I’m in my last year of undergrad in a Bachelor of Arts. I’m going [to do a] postgrad, but it’s my determination to get a high distinction in every single subject. It takes a lot of effort. I’m succeeding so far—11 out of 11.

Humans love a quick fix. Humans love dualistic reality, false dichotomies. It’s very easy to say X equals bad and Y equals good. We have to be careful.

What is a culturally acquired trait? Independent of the answer, I know that any cultural acquired trait can be reshaped.
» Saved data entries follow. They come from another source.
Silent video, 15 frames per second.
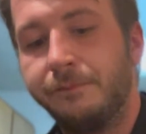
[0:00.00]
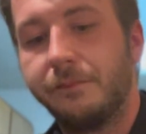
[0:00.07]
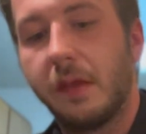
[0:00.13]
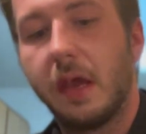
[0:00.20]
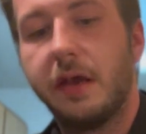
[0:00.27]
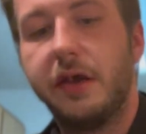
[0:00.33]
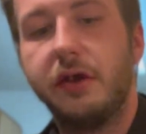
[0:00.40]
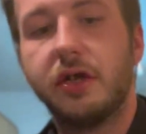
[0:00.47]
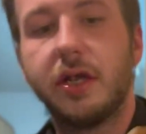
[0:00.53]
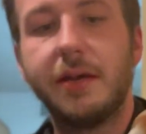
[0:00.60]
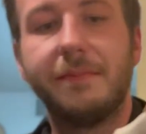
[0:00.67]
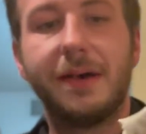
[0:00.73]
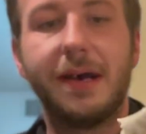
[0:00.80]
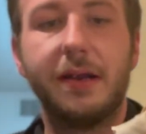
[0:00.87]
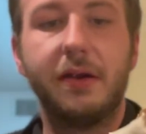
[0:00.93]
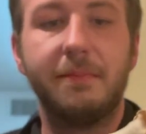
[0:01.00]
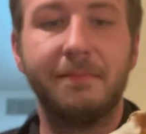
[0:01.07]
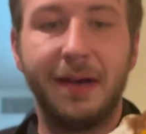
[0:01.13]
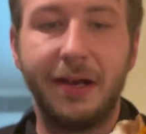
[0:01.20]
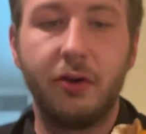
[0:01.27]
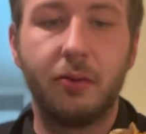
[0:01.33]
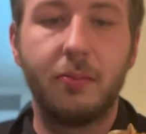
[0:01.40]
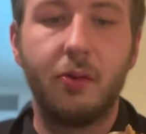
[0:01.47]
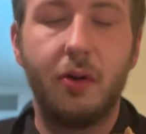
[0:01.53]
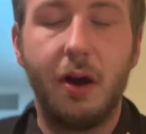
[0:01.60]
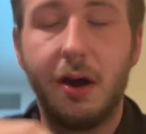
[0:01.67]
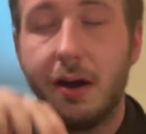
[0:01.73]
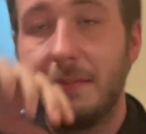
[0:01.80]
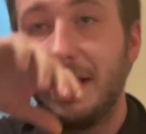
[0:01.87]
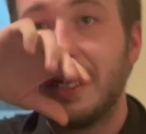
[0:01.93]
Usually my normal
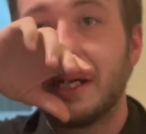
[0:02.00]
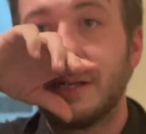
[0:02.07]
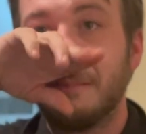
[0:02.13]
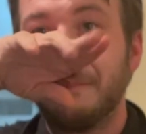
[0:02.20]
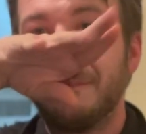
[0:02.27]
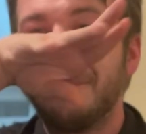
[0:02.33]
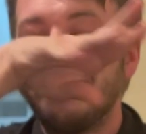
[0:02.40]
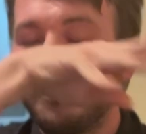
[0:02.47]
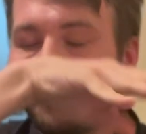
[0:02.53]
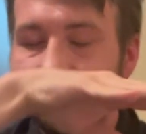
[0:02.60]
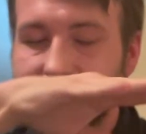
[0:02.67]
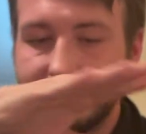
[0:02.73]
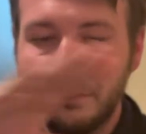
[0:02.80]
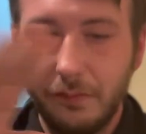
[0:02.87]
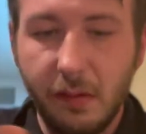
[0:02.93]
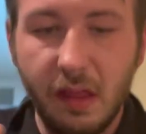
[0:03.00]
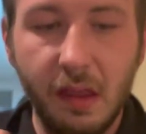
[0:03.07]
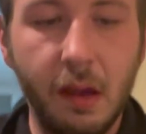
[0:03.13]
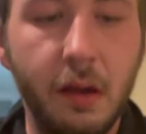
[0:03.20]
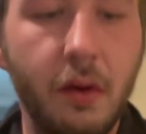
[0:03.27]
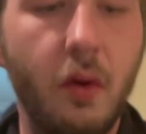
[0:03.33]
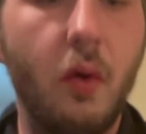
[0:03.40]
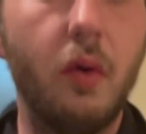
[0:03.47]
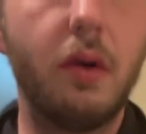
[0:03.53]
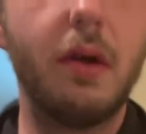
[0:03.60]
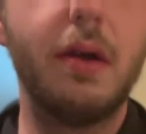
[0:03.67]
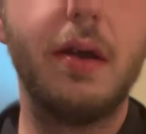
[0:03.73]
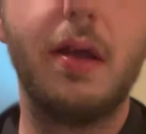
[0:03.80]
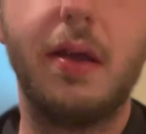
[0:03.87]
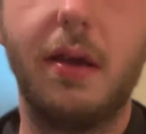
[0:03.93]
Arby's
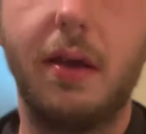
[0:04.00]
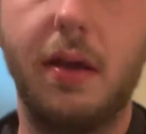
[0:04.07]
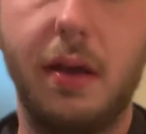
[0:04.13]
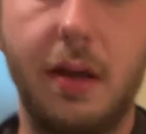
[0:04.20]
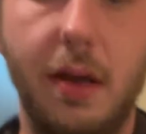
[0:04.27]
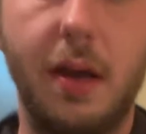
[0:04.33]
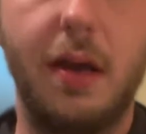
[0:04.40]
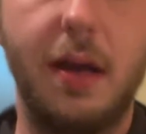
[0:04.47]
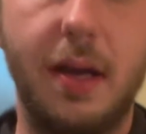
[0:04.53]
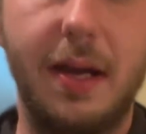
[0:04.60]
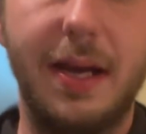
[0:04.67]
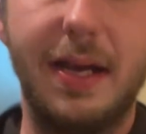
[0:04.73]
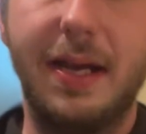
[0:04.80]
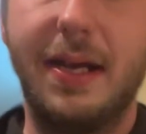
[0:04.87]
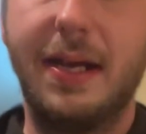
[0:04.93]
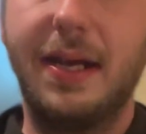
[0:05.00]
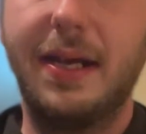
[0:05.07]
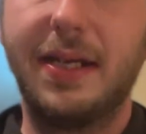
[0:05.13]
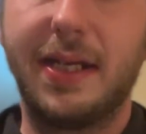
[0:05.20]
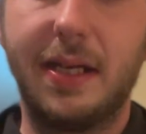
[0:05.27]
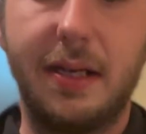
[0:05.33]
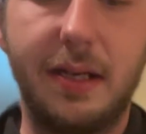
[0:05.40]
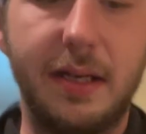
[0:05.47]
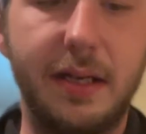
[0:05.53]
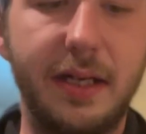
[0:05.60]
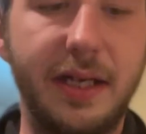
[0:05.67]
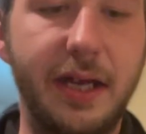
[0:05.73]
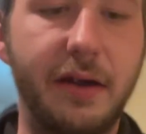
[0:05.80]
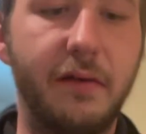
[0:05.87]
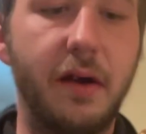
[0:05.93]
order is a
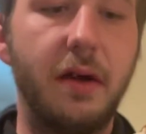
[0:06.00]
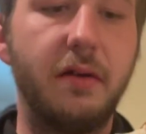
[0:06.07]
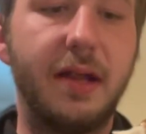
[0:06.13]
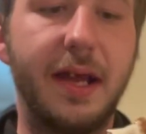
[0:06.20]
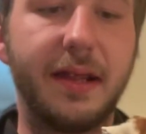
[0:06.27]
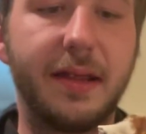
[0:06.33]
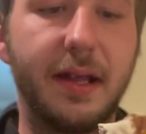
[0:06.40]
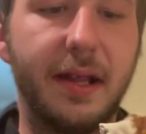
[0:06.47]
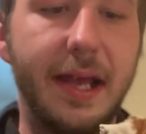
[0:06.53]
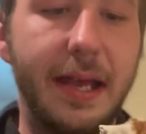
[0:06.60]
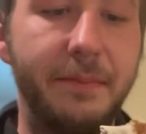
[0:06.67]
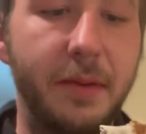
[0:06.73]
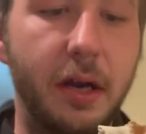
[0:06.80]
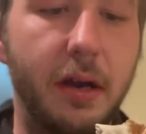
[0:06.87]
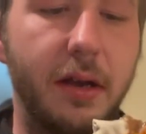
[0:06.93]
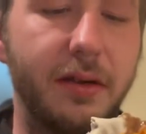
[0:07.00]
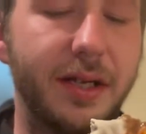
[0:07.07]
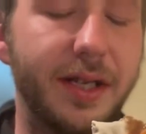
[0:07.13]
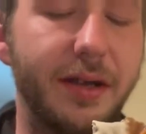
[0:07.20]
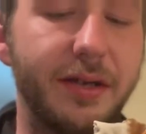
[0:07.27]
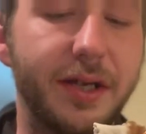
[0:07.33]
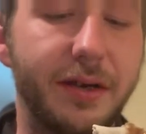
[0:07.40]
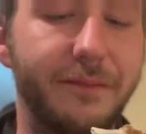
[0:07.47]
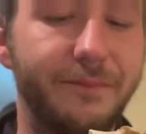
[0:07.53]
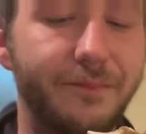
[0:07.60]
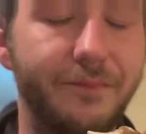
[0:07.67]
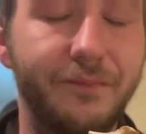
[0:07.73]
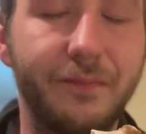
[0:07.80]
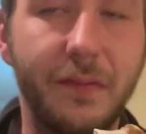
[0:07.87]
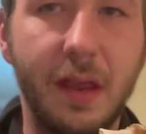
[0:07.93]
gyro, like the lamb gyros. Those are
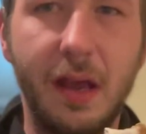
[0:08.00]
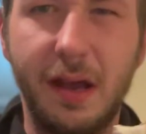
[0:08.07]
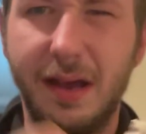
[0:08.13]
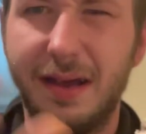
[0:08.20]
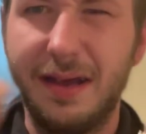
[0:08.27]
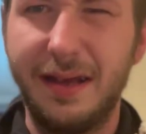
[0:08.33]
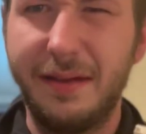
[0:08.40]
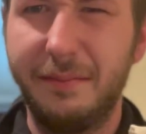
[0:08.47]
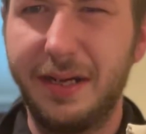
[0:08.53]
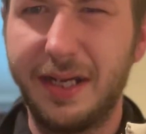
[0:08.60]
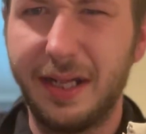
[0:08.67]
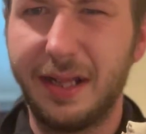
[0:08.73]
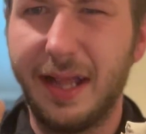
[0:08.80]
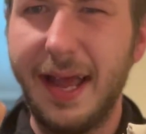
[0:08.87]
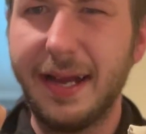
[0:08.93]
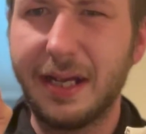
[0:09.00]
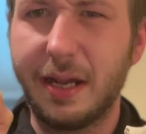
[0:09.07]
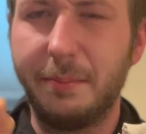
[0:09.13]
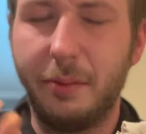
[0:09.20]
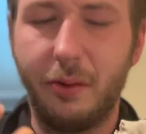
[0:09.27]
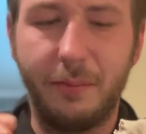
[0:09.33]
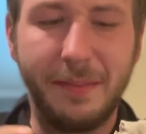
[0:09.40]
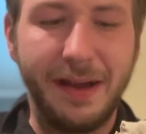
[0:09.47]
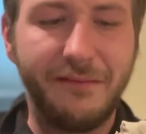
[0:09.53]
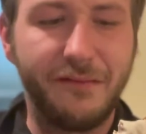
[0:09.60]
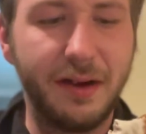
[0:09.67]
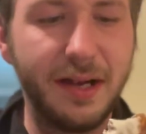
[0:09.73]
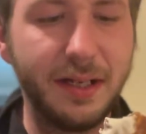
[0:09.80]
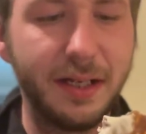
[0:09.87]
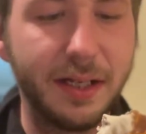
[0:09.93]
delectable, my
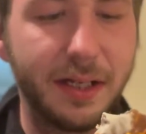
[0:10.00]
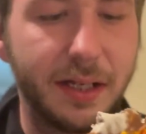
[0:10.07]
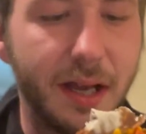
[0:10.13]
friends.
We have this incredible capacity of neuroplasticity, of recreating realities.

So, I think my father’s and my mum’s stories need to be in my memoir; they will make a more complete story because nobody is an island.

This Eurocentric idea of individualism and meritocracy are not true; it’s just simply not true. We are a consequence.

I can tell who you are by the educational level of your parents, and if they have divorced or not, if they’re alive or not, what kind of level of wealth and education you will have and that can predict your children’s results. I can predict that just by looking at their grandparents. Of course, there’s miracles and that’s beautiful; and there are sad stories too. Those beautiful stories are exceptions of people breaking the cycle.

After chatting with your mum, where is home now?

When I was 13 or 14, my father gave me the Communist Manifesto by Karl Marx, and it made an impression on me. Knowing that it didn’t make any difference which country I was from because we go for the money and we migrate when the conditions are bad made me lose my sense of patriotism.

There’s a piece that I haven’t yet published in English about being an Afro-Brazilian in Australia. To date, it’s my most important piece for Afro-Brazilians. In fact, I met three Afro-Brazilians here in Australia who told me they migrated to Australia because of that piece. They were choosing between Australia and Canada or Australia and Ireland, and they read my piece and chose Australia.

So, this is my place now. This is home. In fact, I never felt at home in Brazil because of the racism.

I had these awful experiences in Brazil. They were so mean to me. I suffered so much racism. I hated Brazil so much, so the moment I moved here I used that neuroplasticity and created tools in my head to like the place.

For example, I spent six months watching every footy game on TV. And by every I mean no exception, I watched like 10 games a weekend. I had nothing better to do. Within six months, I knew all the rules. I knew the game well enough so I could talk to people in pubs.

I did this super intensive get-to-know Melbourne using Melways. If we all went blind like in that book by Nobel Prize winner José Saramago, I can get to any neighbourhood. I know exactly where every neighbourhood in Melbourne is because I spent hours looking at Melways. This is definitely home now.

You’ve been in Australia for 20 years, how do you think representation of Latin Americans/Latinx has changed?

I moved in 2003 and I learned Spanish here by 2007. I visited Argentina several times, and it was amazing to have learned Spanish because for the first time I felt like a Latin American.

I left Brazil as a Brazilian, but I arrived here a Latin American.

Later, I realised I was not just Latin American, I was Afro-Brazilian and today I call myself from Afro-Latinx. 

When I arrived here, I was blind, by choice, I guess, a subconscious choice, not to see the discrimination or the problems. I thought it was a great nation, and that nothing was happening. But then, with the passing of time, especially after 2013 when Tony Abbott took power, the rhetoric became more and more about race, [and] more and more blatant, and less welcoming.

I think the Europeans descendants are very upset about losing their complete control of the narratives, but at the same time there’s more people like me, like yourself, telling stories that were not allowed to be told before. So, things are better in that sense, but the backlash will be big, and we have to be prepared.